Passions & Places

Raffaello Sanzio's house

Casa Raffaello
Urbino, Via Raffaello Sanzio, 57
Raffaello Sanzio
(Urbino, 1483 - Roma, 1520)

Raffaello birth place is part of the ‘Museo Diffuso’ project. It is a specialized Museum. This precious building was bought in 1875 by the ‘Academia Raffaello’ (Raffaello Academy). It was then restored and made the headquarters of the academy.

Raffaello was born in the house of his father, Giovanni Santi, on 6th April 1483. There he initiated himself to the Art of painting following in his father’s footsteps. He was in fact a painter and a writer of treatises himself. At the time when Raffaello’s mother died, in 1500, he was already apprenticing at Perugino’s workshop, in Perugia. He soon moved to Florence (1505) and was then called by the Pope himself to Rome (1508). 

It was Bramante that advised the Pope to do so and it was him again that influenced the architectural style of Raffaello.
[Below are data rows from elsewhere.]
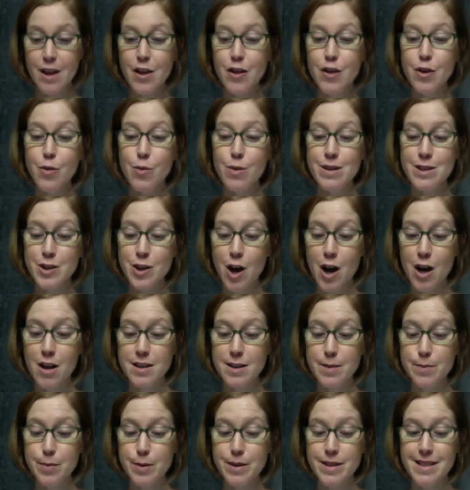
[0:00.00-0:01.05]
The
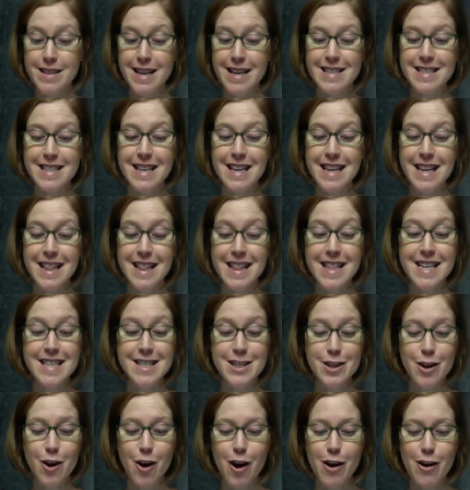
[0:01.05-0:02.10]
results presented in
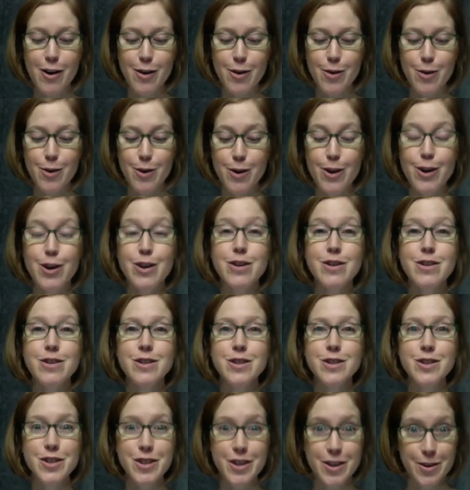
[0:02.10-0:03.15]
this article
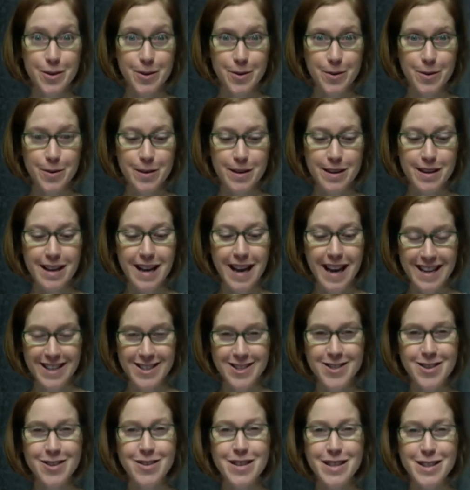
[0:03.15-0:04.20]
do
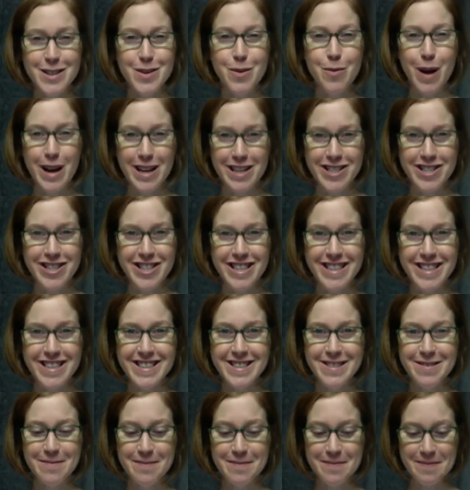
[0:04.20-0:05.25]
answer this
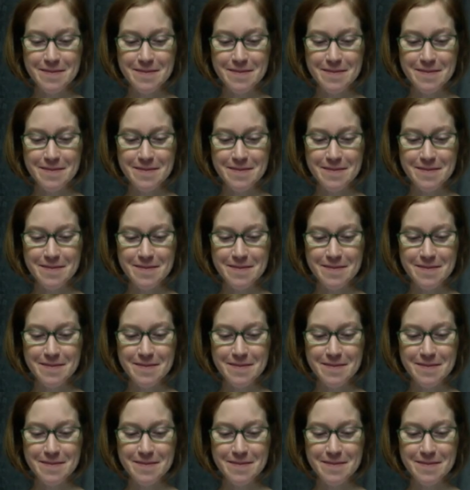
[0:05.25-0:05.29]
question.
He soon became the favourite artist at the Vatican court. His researches on space were best expressed in ‘Cappella Chigi’ (Chigi’s Chapel), in Santa Maria del Popolo, in Rome and in ‘Palazzo Pandolfini’ in Florence. 

The house, built in the fifteenth century, was bought by Giovanni Santi in 1460. He was an humanist a painter and a poet. He worked at the Federico da Montefeltro court. The house was a place where living space and workshop coexisted. It was built inspired to the Palazzo Ducale, as the style of the fifteenth century wanted. The building has a small courtyard that once should had been a porch that led to the workshop. 
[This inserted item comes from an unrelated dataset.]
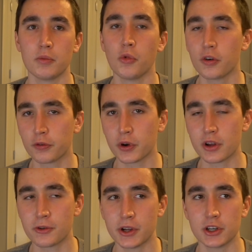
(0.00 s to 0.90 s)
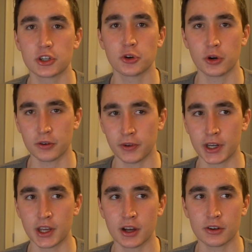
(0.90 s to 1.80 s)
more frequent, shorter
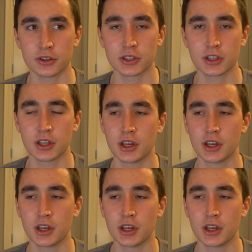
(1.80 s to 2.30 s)
videos.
Frames and doors inside follow the fashion of the time and so do the typical stone chairs, the panelled ceiling and the windows outlook. Probably the windows on the first floor underwent restoration in 1600. In 1653 the building was bought by an architect from Urbino, Muzio. 

The ‘Accademia Raffaello’ founded in 1869 by Pompeo Gherardi, became owner of the house and started to sponsor researches about the life and works of Raffaello. On the first floor visitors can appreciate the beautiful panelled ceiling and the painting ‘L’Annunciazione’ (The Annunciation) by Giovanni Santi and copies of some works of Raffaello dating back to 1800. 

There is then a small room, probably Raffaello was born in there. A drawing, supposedly by Bramante (Fermignano, 1444 – Rome 1514) is worth having attention and so it is the collection of Renaissance ceramics, temporarily kept there but part of the Volponi collection. On the upper floor there are the offices of the Accademia, but also manuscripts, portraits, coins, that make a complete celebrative and evocative nineteenth century collection.